There are definitely ways in which returning to the east coast has been grounding. On a very superficial level, there is the fact that by and large, when hearing a place name, I know where the town (or mountain range, or lake) is (which never became the case in Northern Minnesota). One morning this weekend, I opened the deck door to smell my first whiff of an "autumn in New England/northeast" smell. It is an odor that I have never quite encountered anywhere else, and I guess is unique to the types of leaves on the ground, the level of moisture, and the specific air temperature. When I was at Smith, the chapel bells would ring on a beautiful early October day, signifying that it was "Mountain Day", a day off from classes when we were encouraged to get out and take a hike, or at the very least, take a day off from studying. Of course, in those days, only second semester seniors were allowed to have cars, so it was nearly impossible to get up into the mountains, although one year I seem to remember going with friends to climb one of the hills overlooking the Connecticut River. Anyway, that smell, the view of mountains in the distance, and the familiarity of landscape have "hit home", not in a nostalgic way really, just an acknowledgment that these things were my first autumn landscape of this lifetime. I suspect I have always been subtly disappointed with how this time of year manifests elsewhere.

And yes, I've now used real live local McIntosh apples twice to make what my mom called "apple crumble" (basically, the Joy of Cooking "apple crisp" recipe). Apples, brown sugar, flour, butter and cinnamon, with a squeeze of lemon or orange juice. Generally speaking, you cannot find fresh, local McIntosh apples outside the eastern U.S. and Canada.

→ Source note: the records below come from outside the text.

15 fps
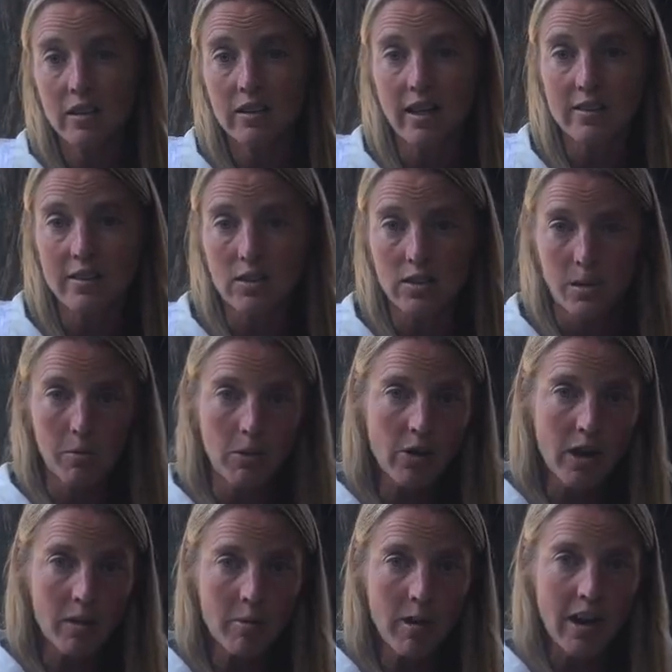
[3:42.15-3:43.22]
that's a simple
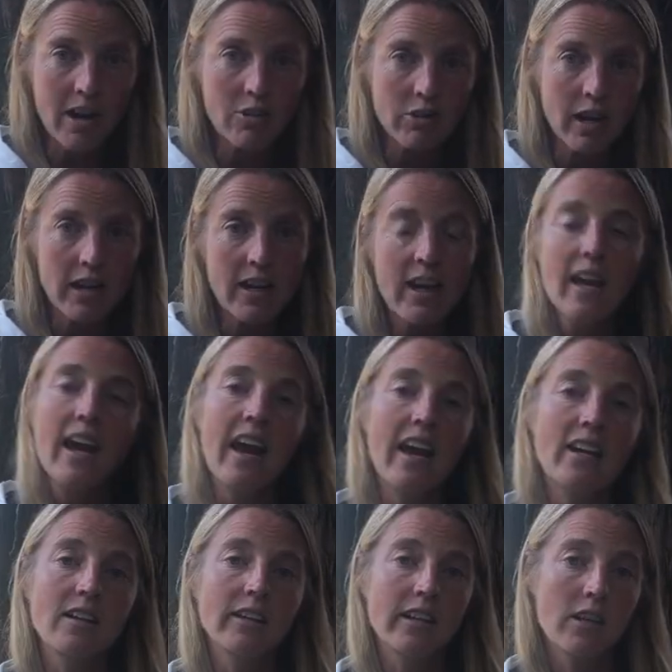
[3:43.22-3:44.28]
carbohydrate
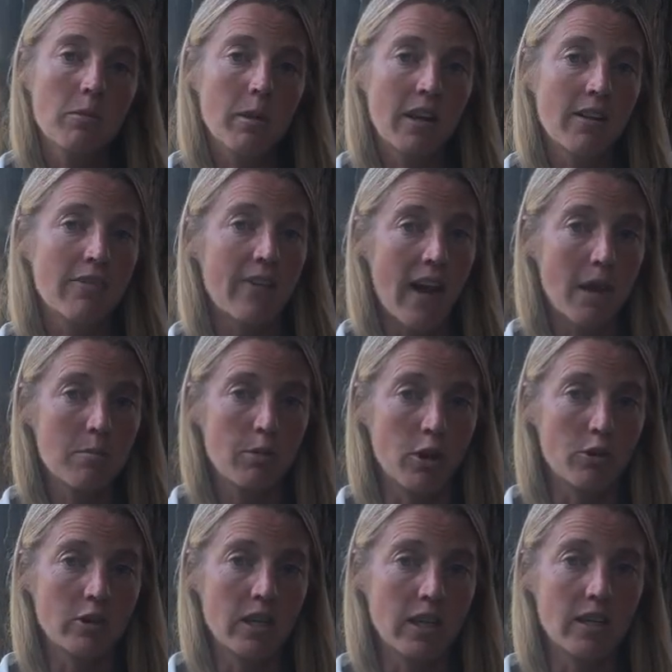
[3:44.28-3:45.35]
and a little bit of fat and
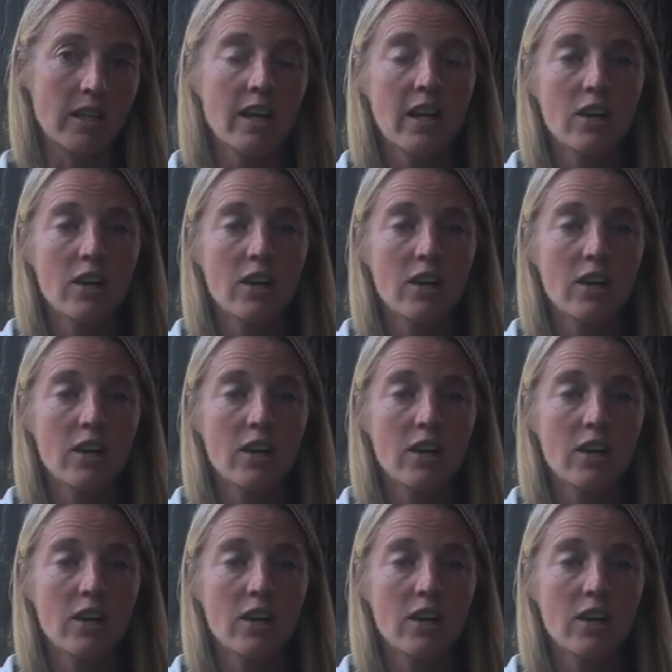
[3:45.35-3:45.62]
protein.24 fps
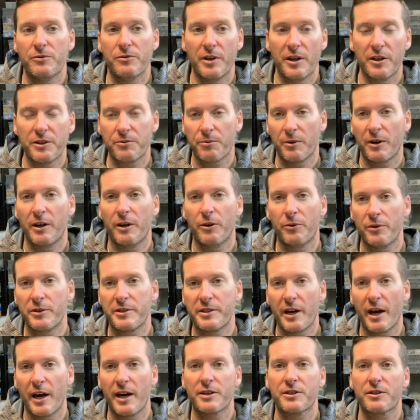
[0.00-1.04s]
That's why I always
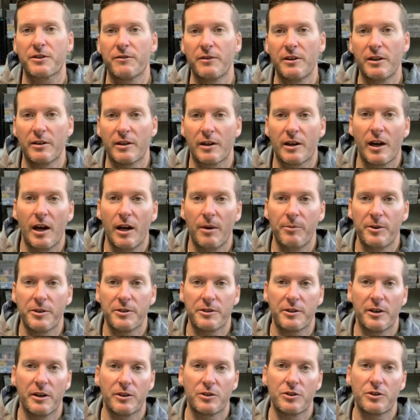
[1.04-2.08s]
ask in the comment
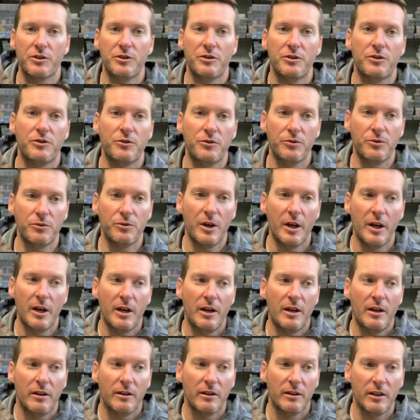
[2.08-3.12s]
section to
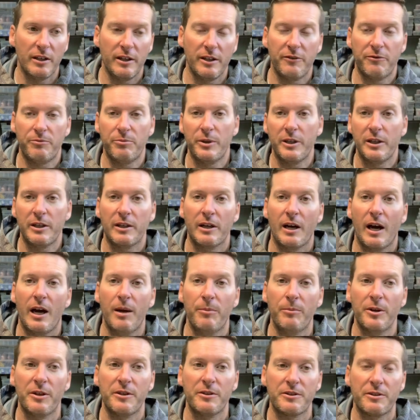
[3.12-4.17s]
leave me
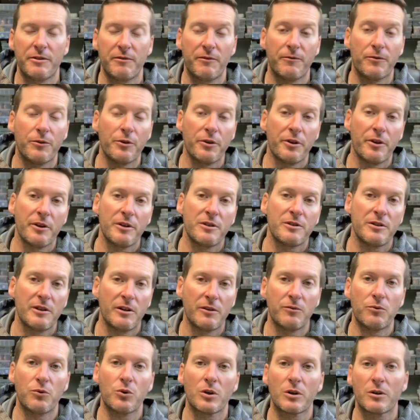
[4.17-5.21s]
comments for things that
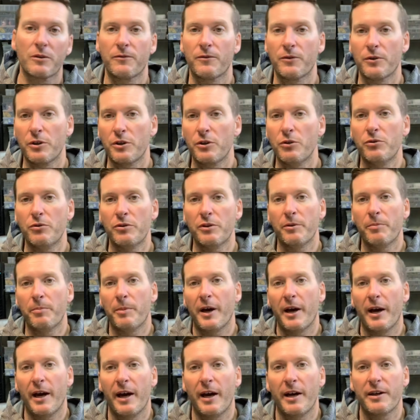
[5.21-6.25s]
have worked for you in the
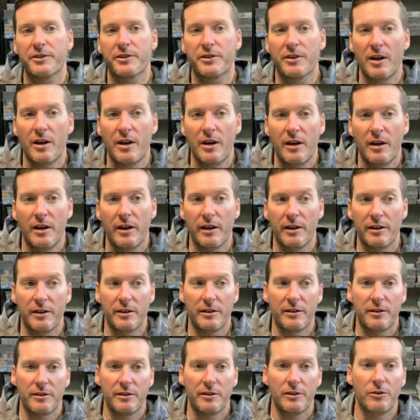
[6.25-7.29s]
past.
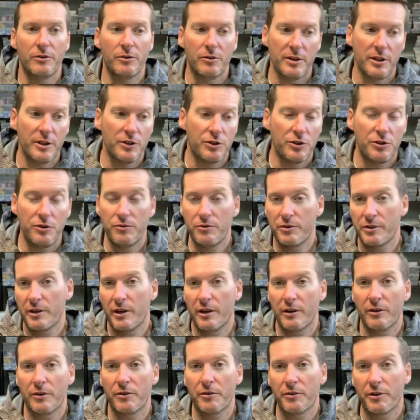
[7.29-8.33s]
And, you know, issues
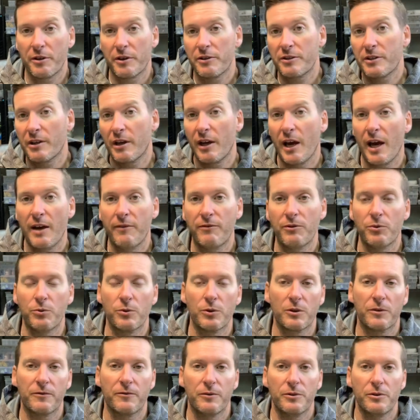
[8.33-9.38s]
that are things that haven't
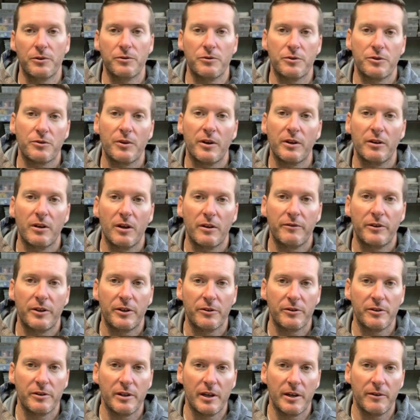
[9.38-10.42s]
worked for you. So I love
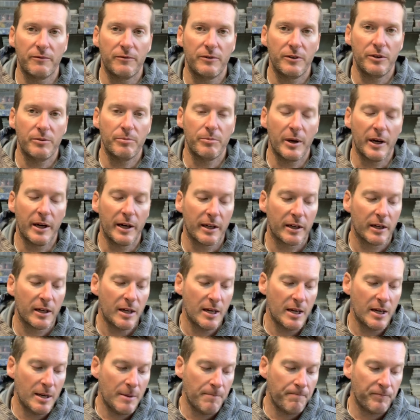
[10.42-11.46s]
hearing that feedback.
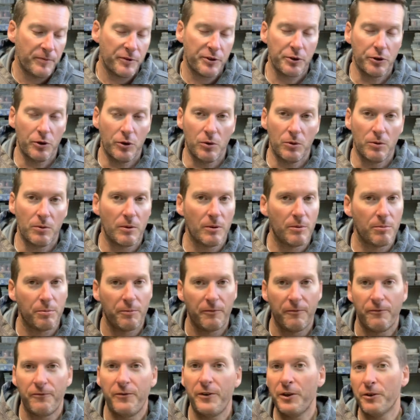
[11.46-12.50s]
So
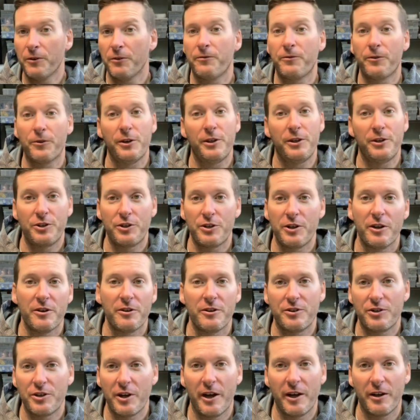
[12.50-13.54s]
feel free to share
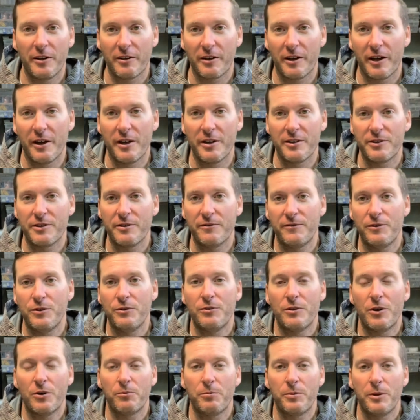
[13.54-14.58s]
the channel, guys. If you
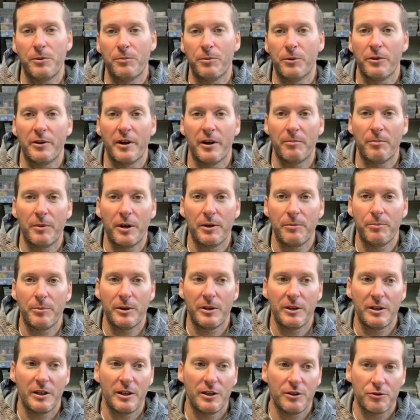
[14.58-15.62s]
know people that might
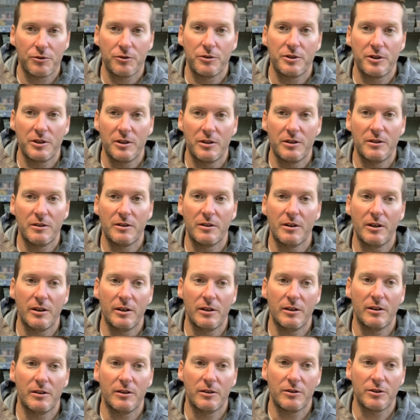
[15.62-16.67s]
be interested
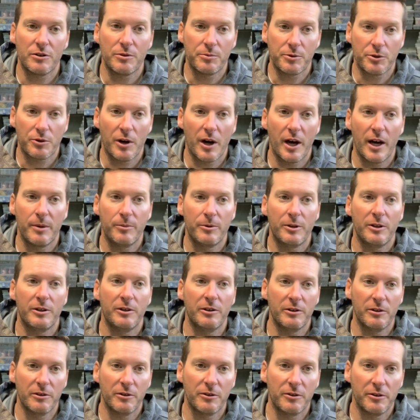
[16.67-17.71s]
in subscribing
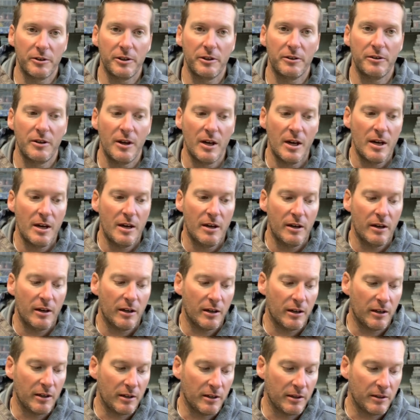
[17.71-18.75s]
and learning,
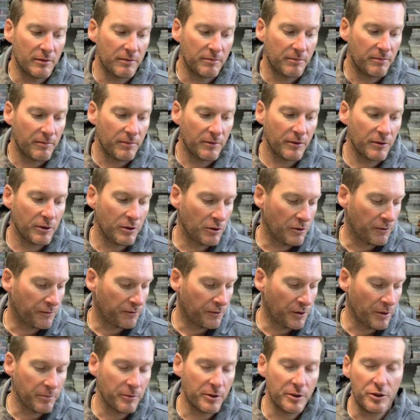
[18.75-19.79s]
you know,
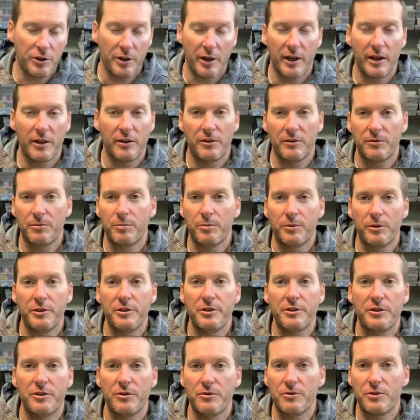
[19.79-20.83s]
from the channel,
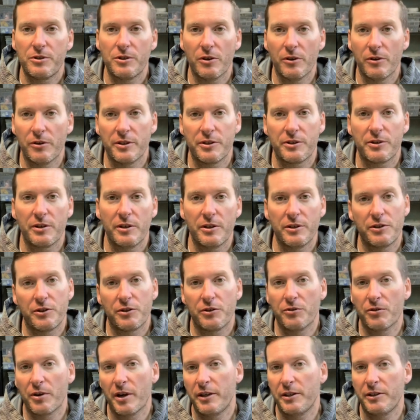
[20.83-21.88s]
please do so. It's
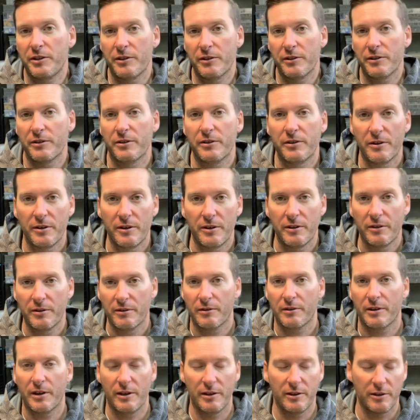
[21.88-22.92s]
great to
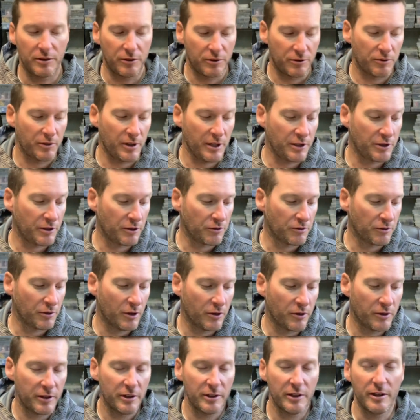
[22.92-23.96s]
kind of create to
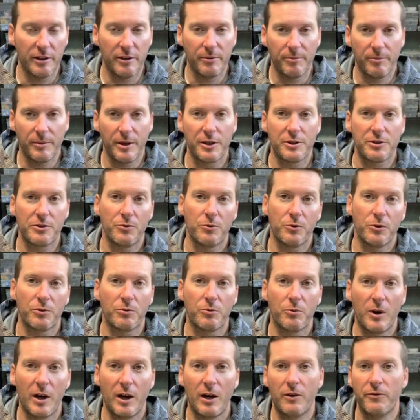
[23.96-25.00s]
grow it. And it makes it
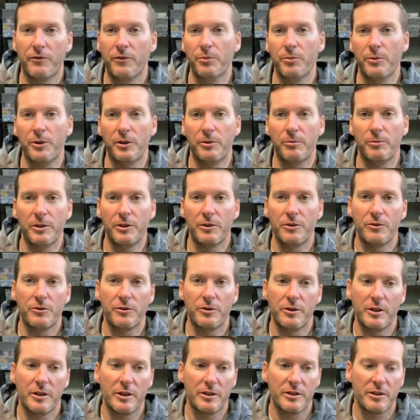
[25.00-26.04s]
worthwhile for me to be
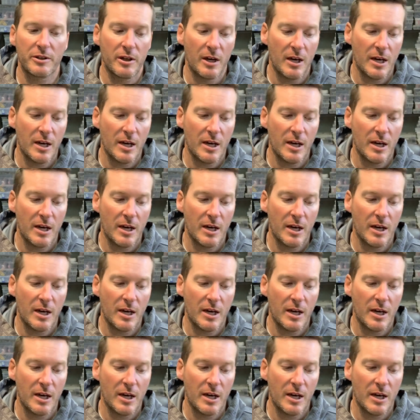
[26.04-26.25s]
doing this.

Yet ten or eleven days into this trip, I haven't got any better clue of where I might find an eastern home base (temporary or permanent). Being out in a more rural area was both more inviting and more disturbing. Visually, not a whole lot has changed "in the countryside" since I was young. But on Sunday afternoon, when the landscape was at its most beautiful, and within a short time of seeing a hawk circling overhead, gunshots started to pierce the peace. This was, like, one shot every ten to twenty seconds for at least two hours! There must have been a shooting range nearby, but how unsettling it was for me cannot be overstated. And even on country roads, cars seem to drive by at exceptionally high speeds these days. It's jarring, nonsensical.

Finding a perfect home shouldn't be my goal -- the extent to which my mind ends up obsessing about that illustrates how easily one can be distracted from one's real goals, in my case, speaking for the Goddess. My home is in Her, so other experiences will flow from that. But I remind myself, she has no trouble speaking for herself (!) The next hurricane is testament to that! It will be so interesting to see when the tipping point will finally come, when people really start to grasp the power of Nature, and to understand the hubris of our traditional assumptions of human permanence, planning, and "power over".